A svelare in anticipo l’affresco del Pantocrator, colmandoci di benevolenza e fiducia, vorrei che fossero i vicendevoli auguri affinché la pasqua 2021 sia effettivamente di risurrezione. L’anno scorso fu solo una trasfigurazione, benché ispirata da Raffaello, con la tela dedicata a quell’evento evangelico, poiché ricorrevano i cinquecento anni da quando egli ci lasciò. Erano, infatti, più severe le condizioni sanitarie e sociali: in cattedrale celebravo con poche persone e avverto, tuttora, il riverbero infelice di quel vuoto. Immensa era la pena per l’incognita sul futuro alimentata dall’inquietante perdita di molte vite umane.

Non ci manca l’affanno in questa pasqua, ma la “Vergine Madre, figlia del suo Figlio…è di speranza fontana vivace” (Paradiso, XXXIII), e, con san Bassiano che subito la segue nell’affresco dell’antica Basilica, indica il Pantocrator quale “Via” sicura.  E così evoca la forza generativa di una comune paternità e maternità, mai smarrite dalla nostra terra, che ci consente di ripartire insieme. La pasqua è il respiro del perdono di Dio, divenuto fraterno. È la Cena dell’Agnello imbandita per tutti. Cena “ultima” per il tradimento che tentò di rovinarla ma “prima” per l’amore, il più fedele, di cui rimane limpida sorgente. È un abbraccio la pasqua, che nessuno esclude, pur nel distanziamento ancora necessario. È un volto sfolgorante, come quello del Cristo, che spalanca le coscienze liberandole da ogni timore, mentre i più piccoli guardando le amabili figure dell’abside di Lodivecchio si chiederanno come mai non indossino la mascherina. Nella fraternità solidale sapremo rispondere proprio alle giovani generazioni assicurando che vinta è la morte, benché tenti ancora di allontanarci gli uni dagli altri.
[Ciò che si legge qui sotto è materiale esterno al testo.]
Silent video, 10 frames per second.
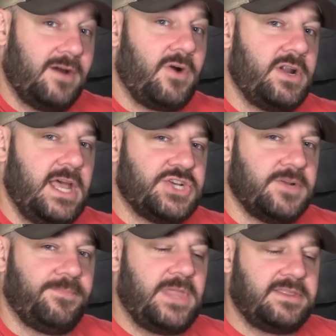of our
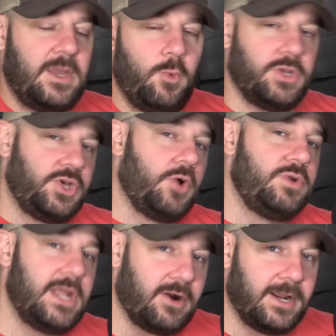nation that they wouldn't go
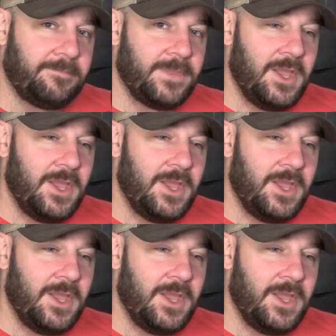near it.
È offesa però la pasqua se isolata dalla storia. “Le stime riguardanti l’esplosione di vere e proprie faglie sociali tra ricchi e poveri, donne e uomini, giovani e anziani richiamano ad un forte senso di responsabilità le istituzioni civili e religiose”, hanno rilevato recentemente i vescovi italiani. Sono necessarie politiche intelligenti e coraggiose a sostegno dei più fragili, attorno al fulcro della ripartenza costituito dal mondo della salute, con l’auspicio di una campagna vaccinale sicura e celere. Ma il vero grido di allarme rimane la denatalità, ancora più colpita dalle condizioni socio-economiche post pandemiche, che feriscono le famiglie, penalizzando le giovani generazioni con una povertà educativa senza pari.
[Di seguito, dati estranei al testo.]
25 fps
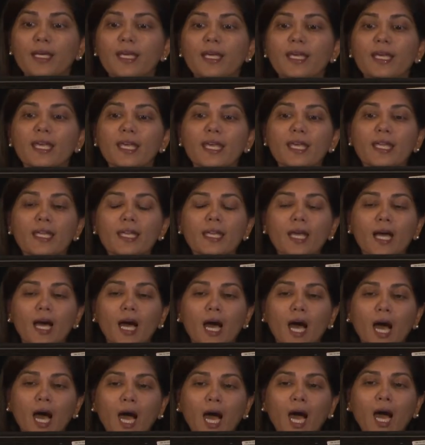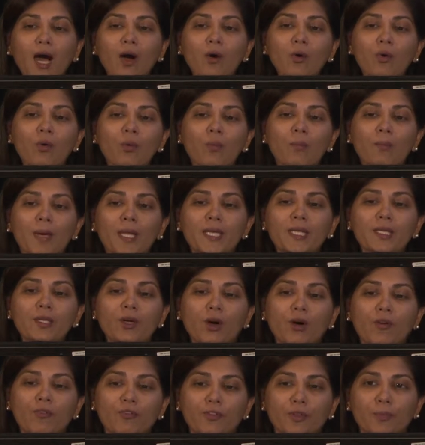in how many
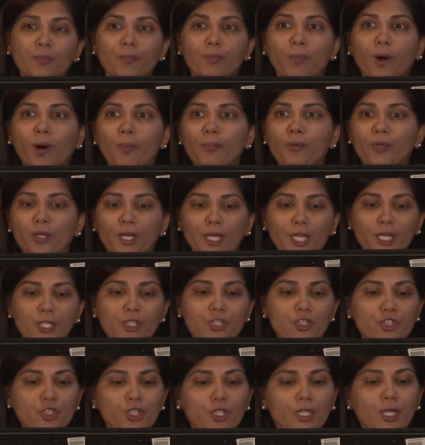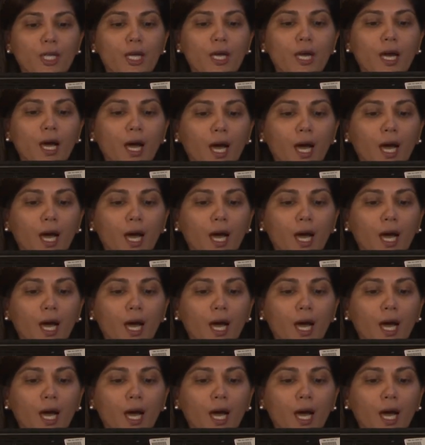of the population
Augurio e preghiera dalla chiesa di Lodi col vescovo sono per tutti i lodigiani e le lodigiane come per quanti desiderano vivere con noi, a cominciare sempre da ragazzi e giovani. E poiché la pasqua è vita, non possono temerla proprio questi ultimi non considerandola insieme alla famiglia tra le migliori prospettive. Spetta a noi, però, di escogitare il più vasto consenso ideale attorno ad esse, elaborando validi percorsi a loro tutela. Una cultura diffusa al riguardo sosterrà interventi non approssimativi ma di ampia visione, rendendo incrollabile la fiducia nel futuro in un servizio appassionato alla vita.